NEW SINGLE : Glasgow’s Blush Club return with catchy post punk romp ‘Ornamental Ponds’

Blush Club

‘Ornamental Ponds’


Release: 1 July 2022 

“a jangly, jaunty, indie-pop joy” The Skinny

A fabulous slab of Scottish indie that wouldn’t have sounded out of place on the legendary postcard records” – Jim Gellatly, Amazing Radio

Glasgow’s Blush Club return with ‘Ornamental Ponds’, the first single from upcoming EP of the same name (due Sept), following on from the charismatic guitar pop of 2021 EP, A Hill To Die On.


‘Ornamental Ponds’ is a jaunty pop tinged post punk romp typical of Blush Club, while harnessing a more confident, catchy presence than their previous work, keeping you on your toes with an off kilter take on classic indie rock chord progressions. Vocalist Hamish Swanson poetically careens through observations of lockdown mundanity, before reflecting on past relics that have lost or changed meaning, before crashing into an urgent crescendo that stirs pent up frustrations.


Blush Club formed when Conor Heafey (guitar) and Cameron Gibb (drums) shared a bill with the Swanson fronted The Vignettes at King Tut’s and were taken by his abilities as a frontman, adding Craig Carrington-Porter (bass) and Phil Smith (guitar) to the fold completed the line up. Drawing from their shared influences and tastes the band create a guitar driven post punk sound, with their own fun spin as their pop sensibilities and sophisticated observations shine through. 

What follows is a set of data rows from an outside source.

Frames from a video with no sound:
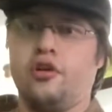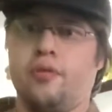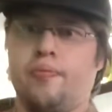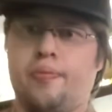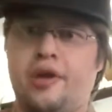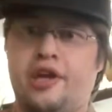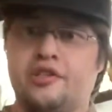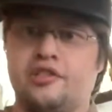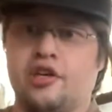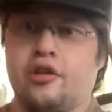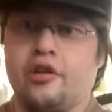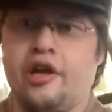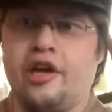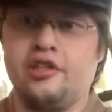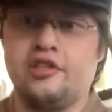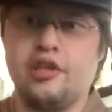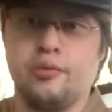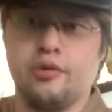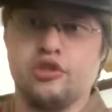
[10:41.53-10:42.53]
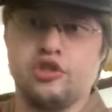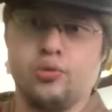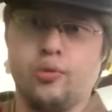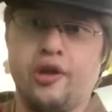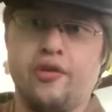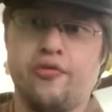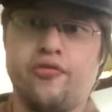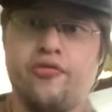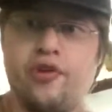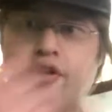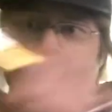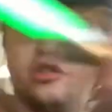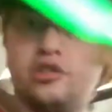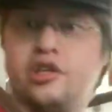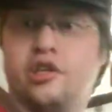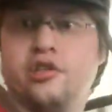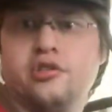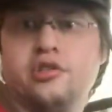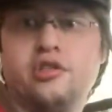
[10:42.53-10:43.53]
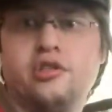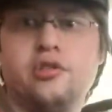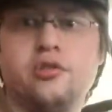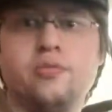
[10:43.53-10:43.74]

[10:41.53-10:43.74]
basic lightsaber swing functions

Phil Smith: “I just had this riff floating around that was kind of discordant, but we decided to go with it. Once we brought it together as a whole band, that definitely shifted its direction and gave it that Blush Club sound. I’d been listening to a lot of Stephen Malkmus and was really enjoying those classic rock chord progressions balanced with a bit of weirdness. The chorus tries to capture that.”


Hamish Swanson: “At the end of lockdown there was that real focus on mundane and local things. And that was the idea of having everyone growing tomatoes and the main thing you see is your hallway full of shoes. Familiarity of local stuff that’s in your direct proximity.


“I had a couple of chats with friends about buildings and locations and how they changed meaning. One in-particular was Govanhill Cinema, it’s this grand, Egyptian style building, very much like built during the Empire that is now mainly disused. Like this, an ornamental pond is quite a luxurious thing and I’m intrigued by the idea of filling that with rubble bags, and questioning what that means in present. 


“The music makes me think of Stephen Malkmus. And you think what it must have been like in the 90s and maybe a lot of the problems that we’re facing now weren’t really obvious. And it all seemed a bit gold hazy days, but we were all all just born then, so we didn’t know about it, but then we didn’t know what the 2020s would be like.”